─── Available data ───

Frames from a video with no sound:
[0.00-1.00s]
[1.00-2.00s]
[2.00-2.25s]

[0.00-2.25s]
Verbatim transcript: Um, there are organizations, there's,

───
─── Available data ───

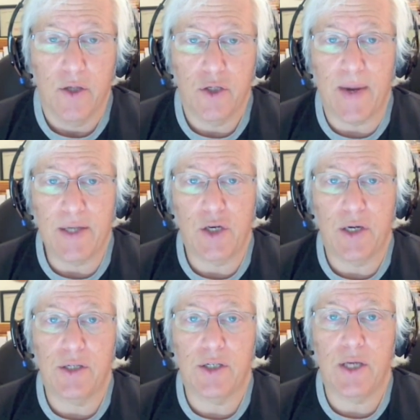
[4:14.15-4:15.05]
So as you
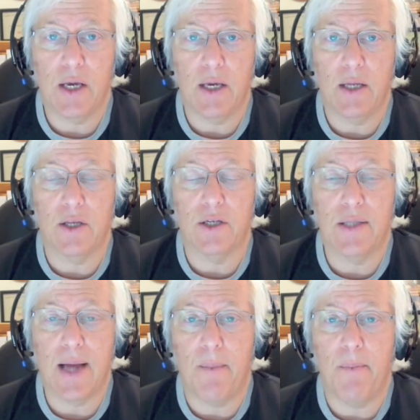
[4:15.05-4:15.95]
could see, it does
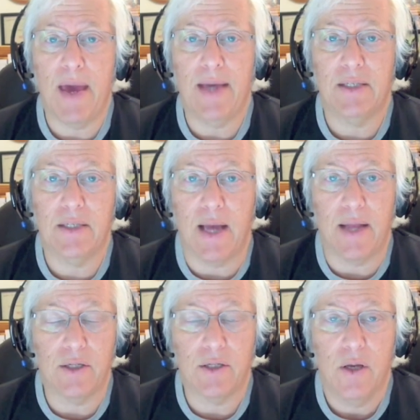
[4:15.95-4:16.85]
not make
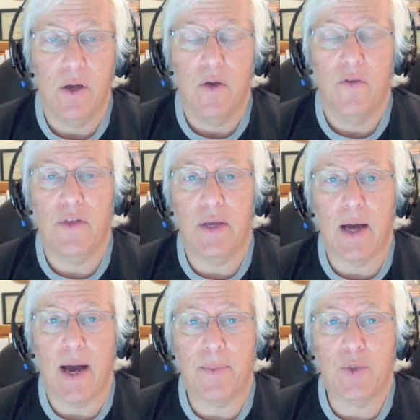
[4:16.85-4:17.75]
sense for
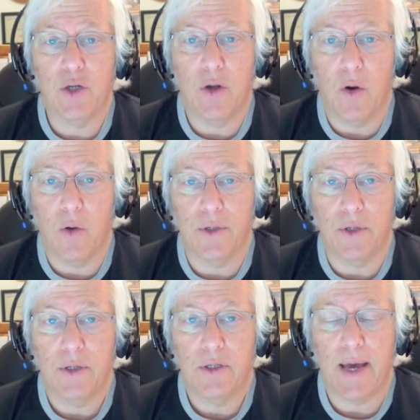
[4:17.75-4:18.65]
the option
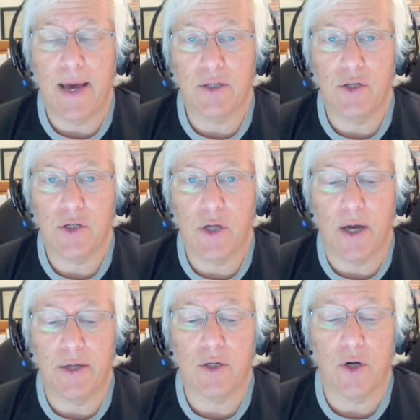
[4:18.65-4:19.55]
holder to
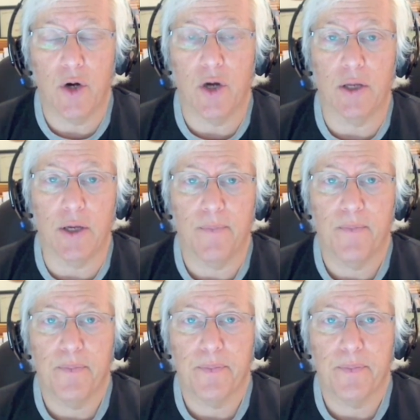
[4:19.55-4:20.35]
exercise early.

───

> [Required action] In the entries above, find the line holding "[0.00-1.00s]" and the line holding "Verbatim transcript: Um, there"; print both of them and every line between, exactly, and nothing else.

> [Result for this exercise]
[0.00-1.00s]
[1.00-2.00s]
[2.00-2.25s]

[0.00-2.25s]
Verbatim transcript: Um, there are organizations, there's,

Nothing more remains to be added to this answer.